- [TASK BRIEF]: Every entry, start to finish, should be printed verbatim without pictures.
── EXCERPTED RECORDS ──
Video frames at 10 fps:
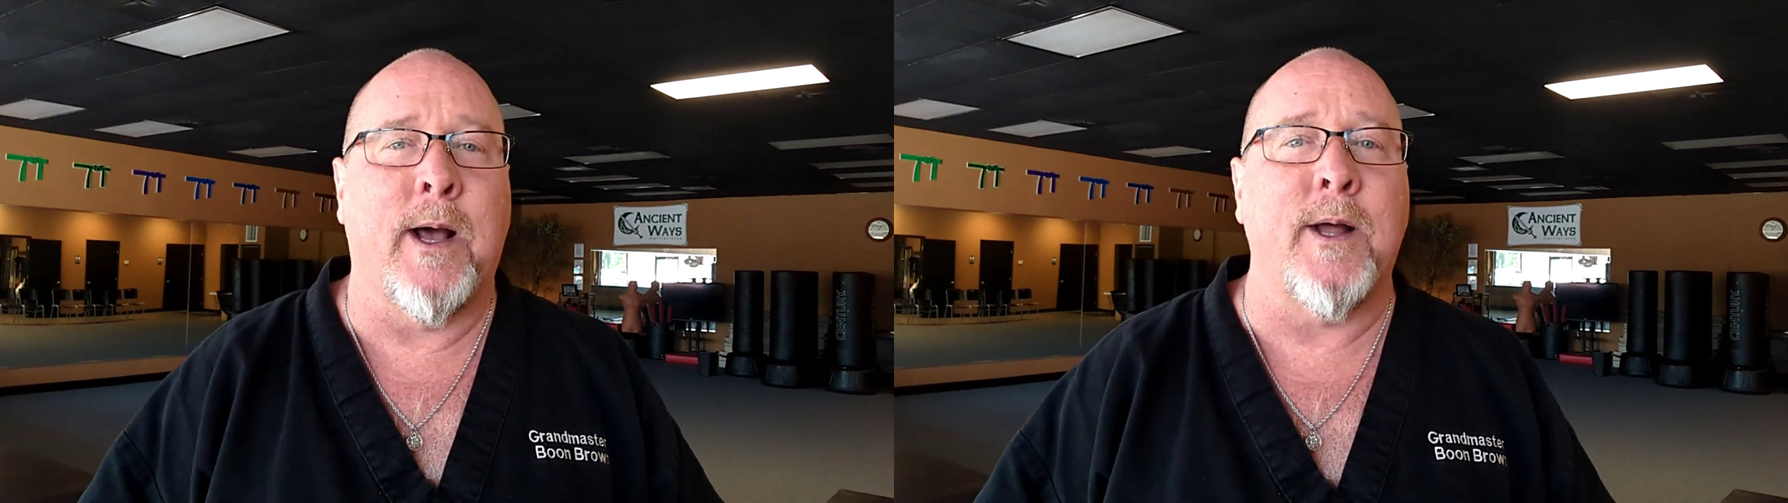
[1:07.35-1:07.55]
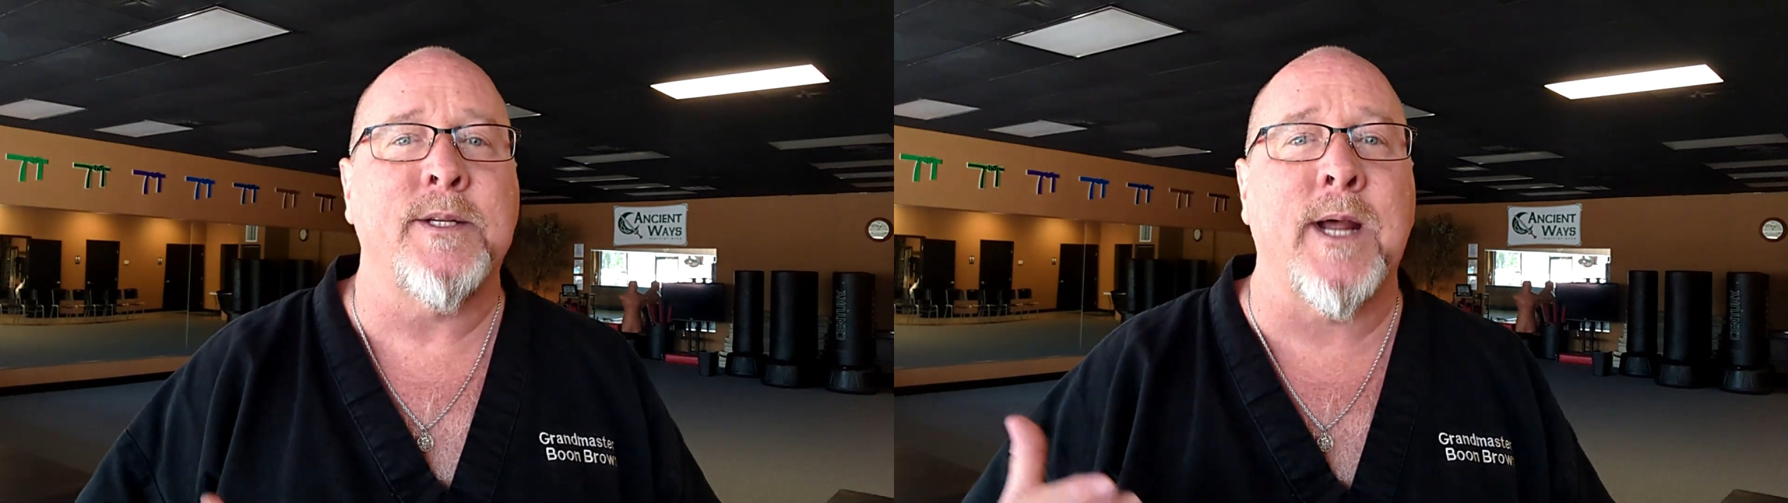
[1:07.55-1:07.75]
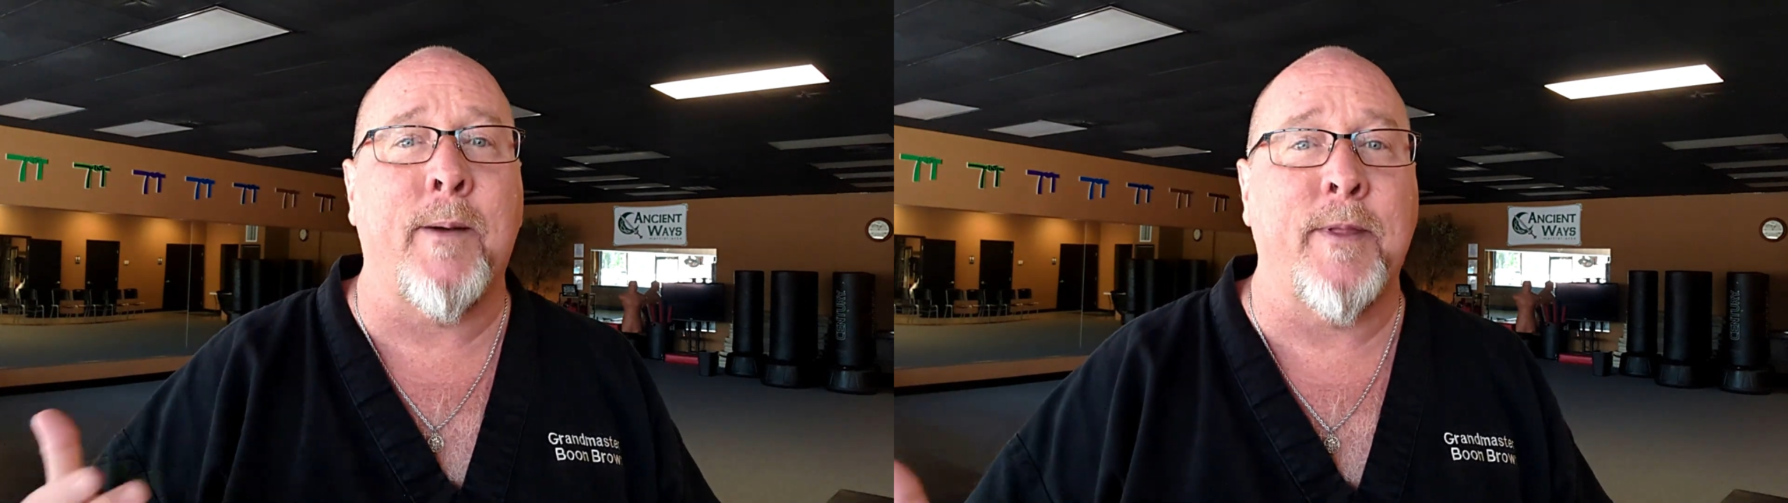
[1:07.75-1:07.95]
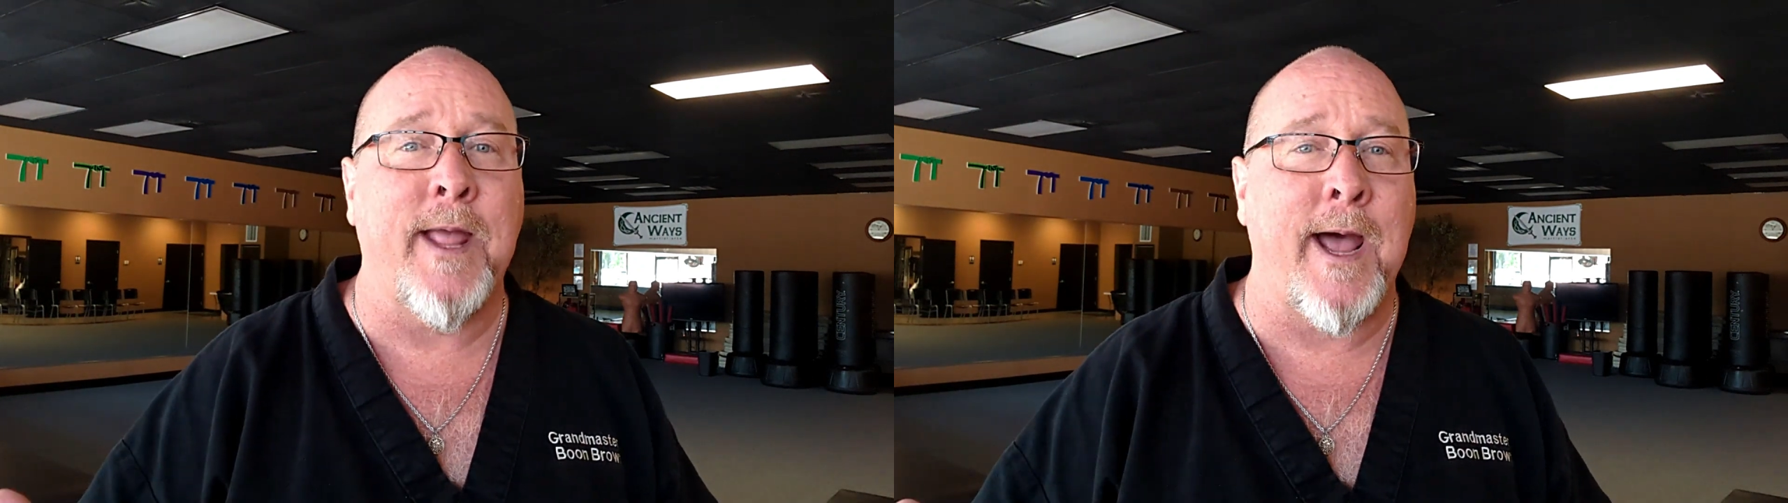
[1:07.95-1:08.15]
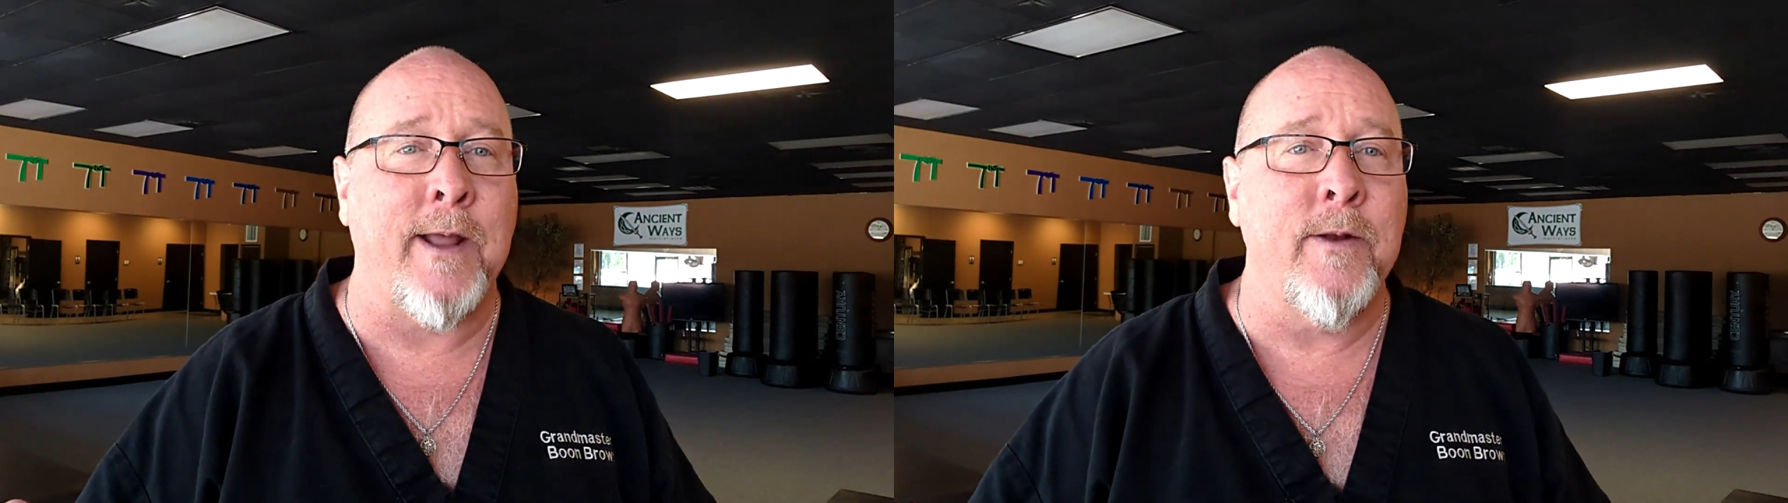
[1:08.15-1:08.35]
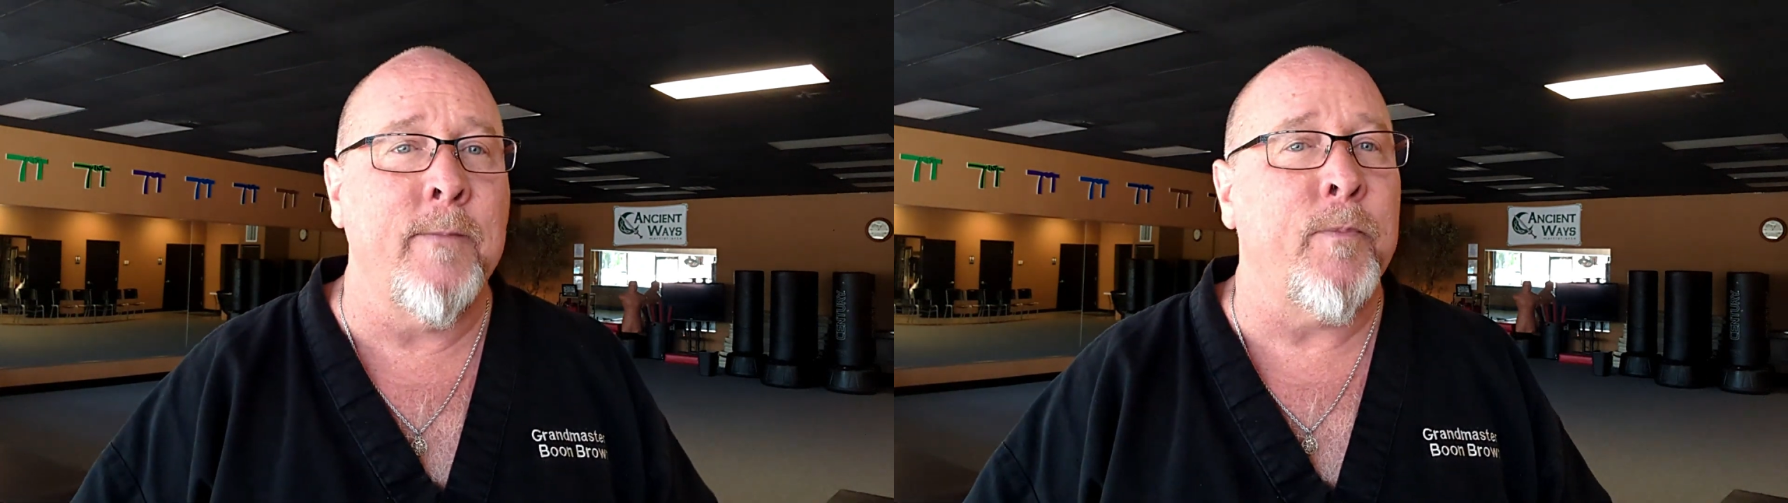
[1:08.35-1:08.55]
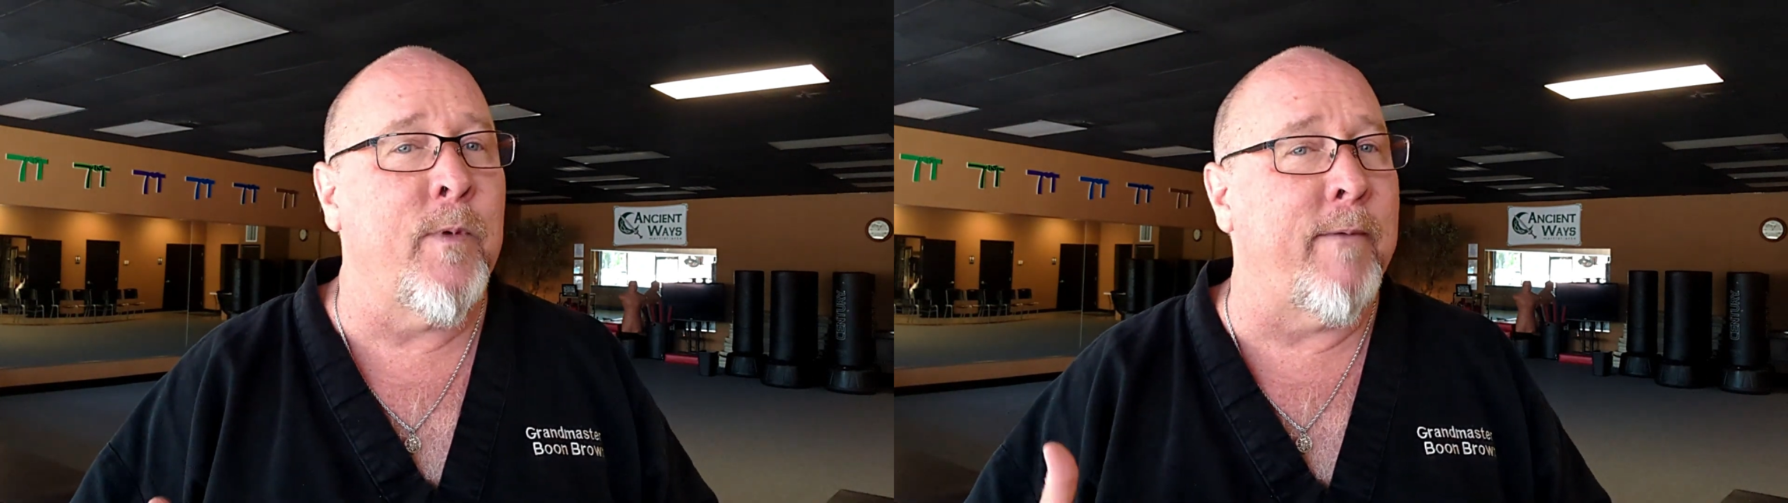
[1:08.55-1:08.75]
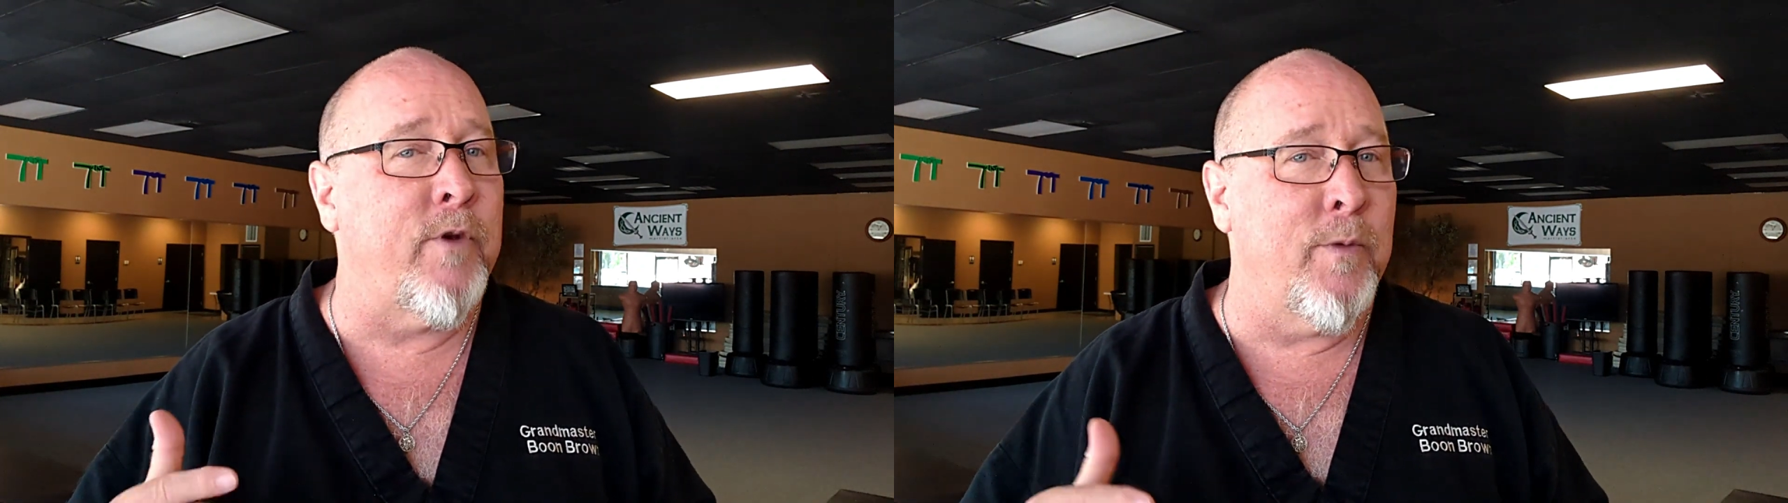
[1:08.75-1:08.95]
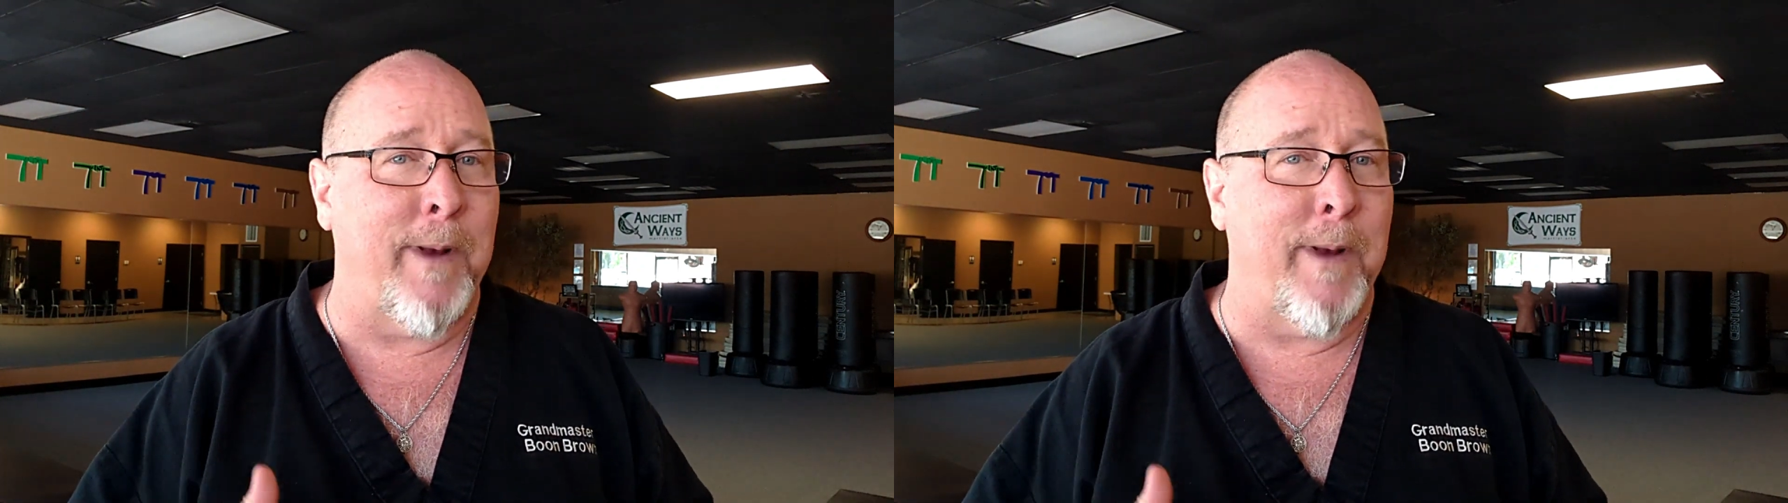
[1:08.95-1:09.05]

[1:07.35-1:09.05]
On top of that, we have new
───
- [SOLUTION FOR THIS PROBLEM]:
Video frames at 10 fps:
[1:07.35-1:07.55]
[1:07.55-1:07.75]
[1:07.75-1:07.95]
[1:07.95-1:08.15]
[1:08.15-1:08.35]
[1:08.35-1:08.55]
[1:08.55-1:08.75]
[1:08.75-1:08.95]
[1:08.95-1:09.05]

[1:07.35-1:09.05]
On top of that, we have new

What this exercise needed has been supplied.